Sinodo 2018: mons. Zuppi (Bologna), “serve una pastorale per i cattolici omosessuali”

foto SIR/Marco Calvarese

“È una questione pastorale e, come tale, dovrebbe essere trattata: quando diventa ideologica diventa tutto più complesso”: è quanto ha detto l’arcivescovo di Bologna, mons. Matteo Zuppi, nel corso del briefing quotidiano del Sinodo sui giovani. Interpellato in merito alla prefazione, da lui scritta, della versione italiana del libro del gesuita statunitense James Martin, “Un ponte da costruire”, dedicato al dialogo e alla conoscenza tra le persone omosessuali e la Chiesa, mons. Zuppi ha ribadito che “serve una pastorale per i cattolici omosessuali. È una questione pastorale che riguarda molte persone, che bisogna vedere nelle diverse situazioni e che non è per nulla attuale. Lo testimonia il fatto che il gruppo di omosessuali cattolici di Bologna ha più di trent’anni. A mio avviso – ha affermato l’arcivescovo – è una questione pastorale, e come tale credo vada trattata: quando diventa ideologica diventa più complessa ed è meglio lasciarla da parte”. Riferendosi ai lavori del Sinodo mons. Zuppi ha rivelato che uno dei punti maggiormente toccati dai vescovi è stato quella della missione della Chiesa: “La Chiesa – ha spiegato – parla con tutti, e vuole arrivare a tutti. Nessuno è escluso dal dialogo, come ricorda il Papa, superando dei confini che poi si ricreano subito. La linea è quella della comunione, fondamentale perché può permettere alla Chiesa di rispondere alle tante domande cui deve far fronte. Se noi sogniamo, i giovani sognano.

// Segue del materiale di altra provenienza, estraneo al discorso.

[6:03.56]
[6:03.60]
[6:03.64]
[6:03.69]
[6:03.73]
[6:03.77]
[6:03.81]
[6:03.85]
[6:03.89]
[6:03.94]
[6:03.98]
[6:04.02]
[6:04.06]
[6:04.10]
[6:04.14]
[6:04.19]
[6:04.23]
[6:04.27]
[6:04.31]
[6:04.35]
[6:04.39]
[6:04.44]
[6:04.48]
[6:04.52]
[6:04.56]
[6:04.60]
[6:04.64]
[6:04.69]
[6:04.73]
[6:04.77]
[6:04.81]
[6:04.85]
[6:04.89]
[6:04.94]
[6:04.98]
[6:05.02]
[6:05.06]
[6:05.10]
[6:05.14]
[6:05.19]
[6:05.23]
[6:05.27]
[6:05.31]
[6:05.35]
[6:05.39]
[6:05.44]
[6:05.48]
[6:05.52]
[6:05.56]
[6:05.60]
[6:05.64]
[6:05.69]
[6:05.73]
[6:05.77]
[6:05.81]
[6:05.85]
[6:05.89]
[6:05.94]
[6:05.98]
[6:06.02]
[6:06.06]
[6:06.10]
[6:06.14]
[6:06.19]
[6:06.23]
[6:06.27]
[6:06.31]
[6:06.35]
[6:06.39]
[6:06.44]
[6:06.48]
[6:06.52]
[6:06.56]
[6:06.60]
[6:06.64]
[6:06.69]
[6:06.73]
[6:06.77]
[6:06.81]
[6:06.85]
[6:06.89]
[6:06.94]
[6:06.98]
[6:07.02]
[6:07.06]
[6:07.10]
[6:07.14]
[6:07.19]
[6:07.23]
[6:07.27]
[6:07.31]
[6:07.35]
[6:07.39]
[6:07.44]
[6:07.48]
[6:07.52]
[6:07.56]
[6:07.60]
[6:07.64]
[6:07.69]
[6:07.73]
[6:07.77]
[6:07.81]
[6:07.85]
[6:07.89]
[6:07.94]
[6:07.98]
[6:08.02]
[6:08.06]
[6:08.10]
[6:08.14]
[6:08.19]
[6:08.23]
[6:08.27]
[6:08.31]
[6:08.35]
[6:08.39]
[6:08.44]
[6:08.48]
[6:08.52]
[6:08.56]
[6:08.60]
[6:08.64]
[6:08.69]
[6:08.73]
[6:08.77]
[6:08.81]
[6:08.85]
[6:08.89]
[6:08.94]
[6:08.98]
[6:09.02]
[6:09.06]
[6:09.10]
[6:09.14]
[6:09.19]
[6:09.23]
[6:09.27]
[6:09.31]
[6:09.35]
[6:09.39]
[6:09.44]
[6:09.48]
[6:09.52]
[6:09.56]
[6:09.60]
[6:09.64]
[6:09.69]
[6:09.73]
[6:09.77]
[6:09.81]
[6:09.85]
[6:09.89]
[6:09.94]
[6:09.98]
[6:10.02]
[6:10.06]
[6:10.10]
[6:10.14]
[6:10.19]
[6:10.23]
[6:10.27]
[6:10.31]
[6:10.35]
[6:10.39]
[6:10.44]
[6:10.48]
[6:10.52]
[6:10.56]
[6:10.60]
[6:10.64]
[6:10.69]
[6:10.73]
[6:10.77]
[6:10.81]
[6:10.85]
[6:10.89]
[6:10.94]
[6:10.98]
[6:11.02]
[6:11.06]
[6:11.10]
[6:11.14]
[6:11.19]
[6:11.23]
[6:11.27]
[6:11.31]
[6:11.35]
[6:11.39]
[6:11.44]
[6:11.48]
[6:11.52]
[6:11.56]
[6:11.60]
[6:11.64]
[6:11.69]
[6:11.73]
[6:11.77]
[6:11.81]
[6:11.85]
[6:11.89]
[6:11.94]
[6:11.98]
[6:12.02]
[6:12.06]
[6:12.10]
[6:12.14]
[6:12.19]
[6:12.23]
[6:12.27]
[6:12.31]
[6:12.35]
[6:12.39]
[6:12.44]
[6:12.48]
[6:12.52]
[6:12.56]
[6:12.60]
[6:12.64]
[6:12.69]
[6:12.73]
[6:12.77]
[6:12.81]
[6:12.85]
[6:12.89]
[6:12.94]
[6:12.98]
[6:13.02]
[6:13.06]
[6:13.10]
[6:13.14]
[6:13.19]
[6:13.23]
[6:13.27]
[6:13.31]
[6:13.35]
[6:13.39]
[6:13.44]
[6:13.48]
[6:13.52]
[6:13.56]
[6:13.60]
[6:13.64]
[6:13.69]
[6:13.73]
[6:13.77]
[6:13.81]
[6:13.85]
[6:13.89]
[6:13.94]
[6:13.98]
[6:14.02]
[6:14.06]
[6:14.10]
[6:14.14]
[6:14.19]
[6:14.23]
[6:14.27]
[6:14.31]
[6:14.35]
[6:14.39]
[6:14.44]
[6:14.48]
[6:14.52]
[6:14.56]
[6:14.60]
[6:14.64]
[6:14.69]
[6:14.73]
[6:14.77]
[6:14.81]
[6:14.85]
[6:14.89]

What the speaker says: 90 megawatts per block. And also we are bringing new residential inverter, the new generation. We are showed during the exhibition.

Il problema dei giovani riguarda tutta la Chiesa, è importante per capire quale Chiesa vogliamo essere. Se saremo in grado di sognare e di guardare con convinzione al futuro anche per i giovani si apriranno prospettive e la Chiesa non sarà qualcosa di distante e incomprensibile ma qualcosa di cui i giovani possono essere protagonisti”.